[DESCRIPTION OF THE TASK]
Each record below must be reproduced exactly as it reads, with its images omitted.

[Collected data entries]
----------

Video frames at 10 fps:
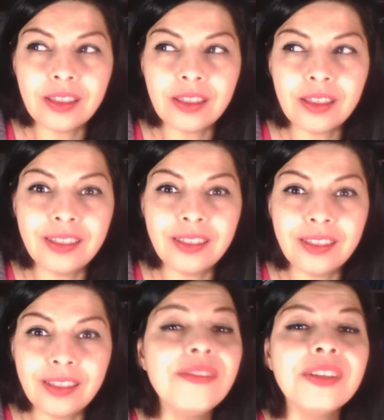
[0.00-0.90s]

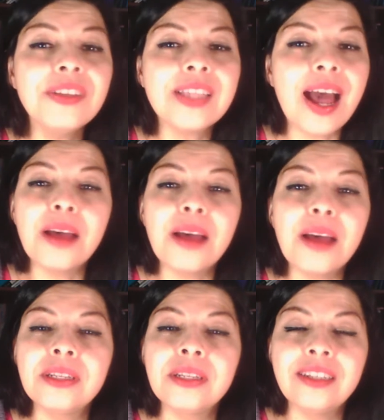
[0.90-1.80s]
love is
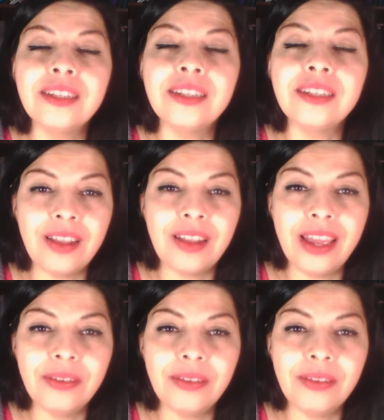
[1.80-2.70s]
happening in your
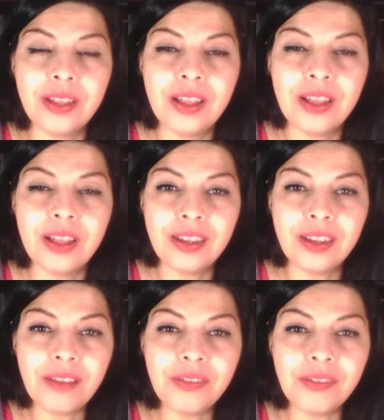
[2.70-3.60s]
life.
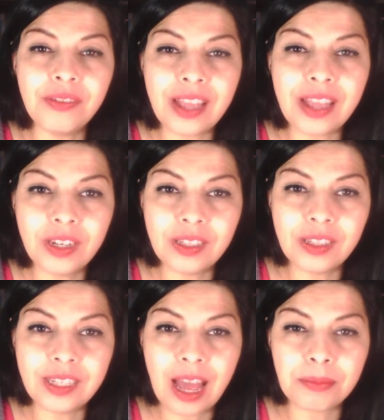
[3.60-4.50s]
Love is
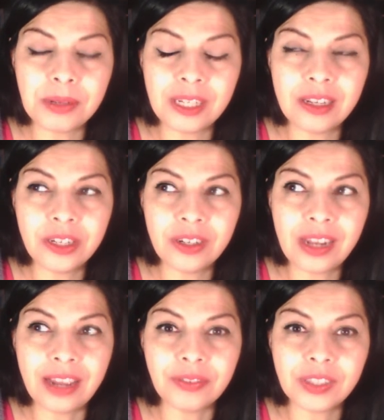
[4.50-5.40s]
definitely happening in your
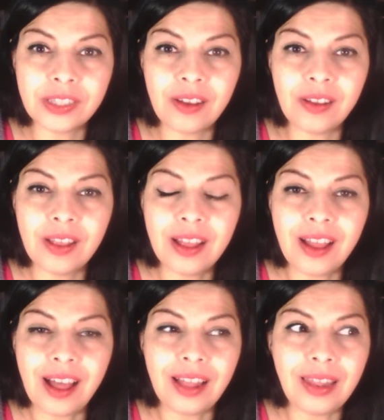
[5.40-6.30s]
life, so
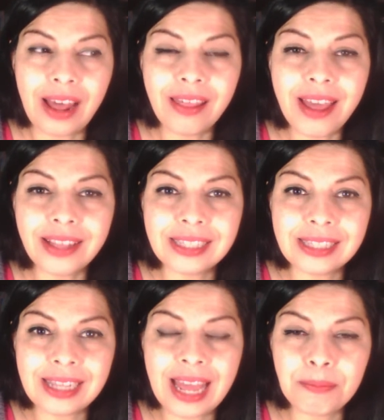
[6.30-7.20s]
allow that
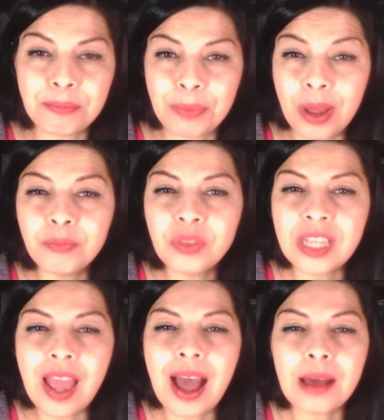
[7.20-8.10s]
slight bump
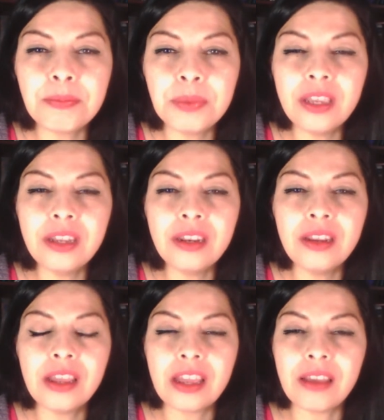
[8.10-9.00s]
to happen.
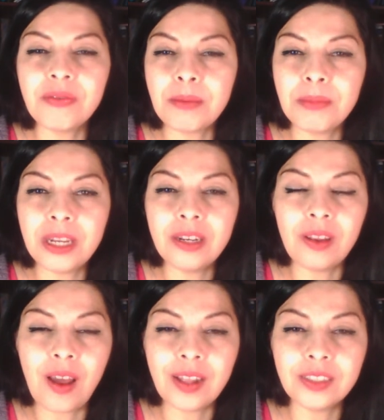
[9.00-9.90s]
If they mean a
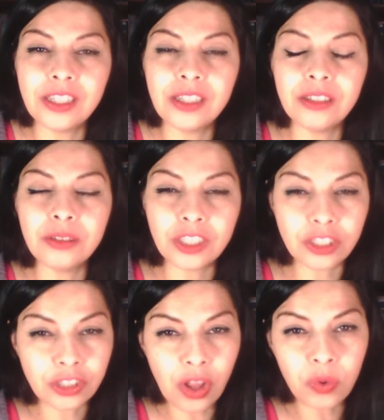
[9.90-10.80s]
lot to you,
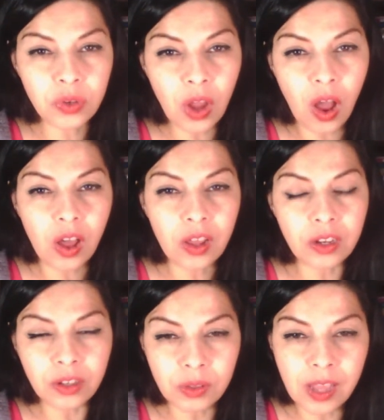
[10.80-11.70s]
just hold on, don't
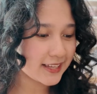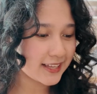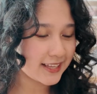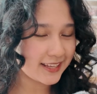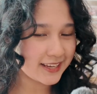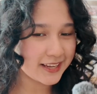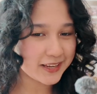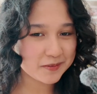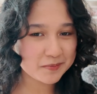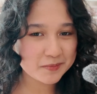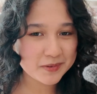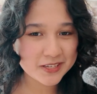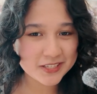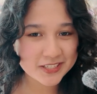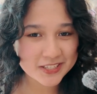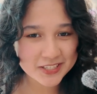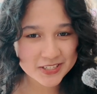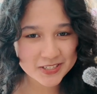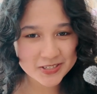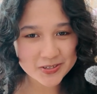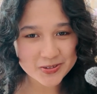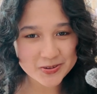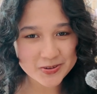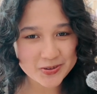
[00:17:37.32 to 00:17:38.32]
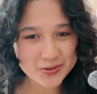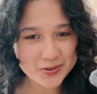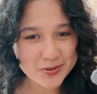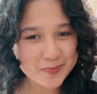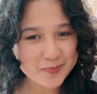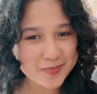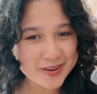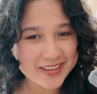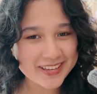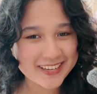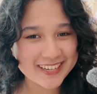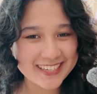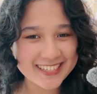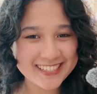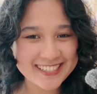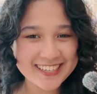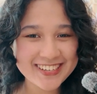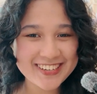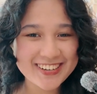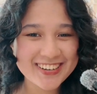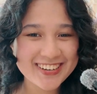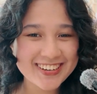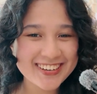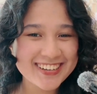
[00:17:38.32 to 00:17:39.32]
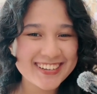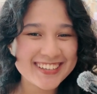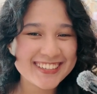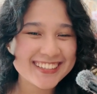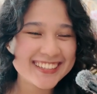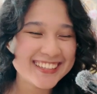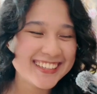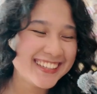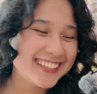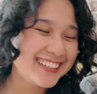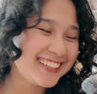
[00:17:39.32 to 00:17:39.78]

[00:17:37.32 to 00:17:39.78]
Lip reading: Let me just show you my gacha haul.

----------

[RESPONSE]
Video frames at 10 fps:
[0.00-0.90s]

[0.90-1.80s]
love is
[1.80-2.70s]
happening in your
[2.70-3.60s]
life.
[3.60-4.50s]
Love is
[4.50-5.40s]
definitely happening in your
[5.40-6.30s]
life, so
[6.30-7.20s]
allow that
[7.20-8.10s]
slight bump
[8.10-9.00s]
to happen.
[9.00-9.90s]
If they mean a
[9.90-10.80s]
lot to you,
[10.80-11.70s]
just hold on, don't
[00:17:37.32 to 00:17:38.32]
[00:17:38.32 to 00:17:39.32]
[00:17:39.32 to 00:17:39.78]

[00:17:37.32 to 00:17:39.78]
Lip reading: Let me just show you my gacha haul.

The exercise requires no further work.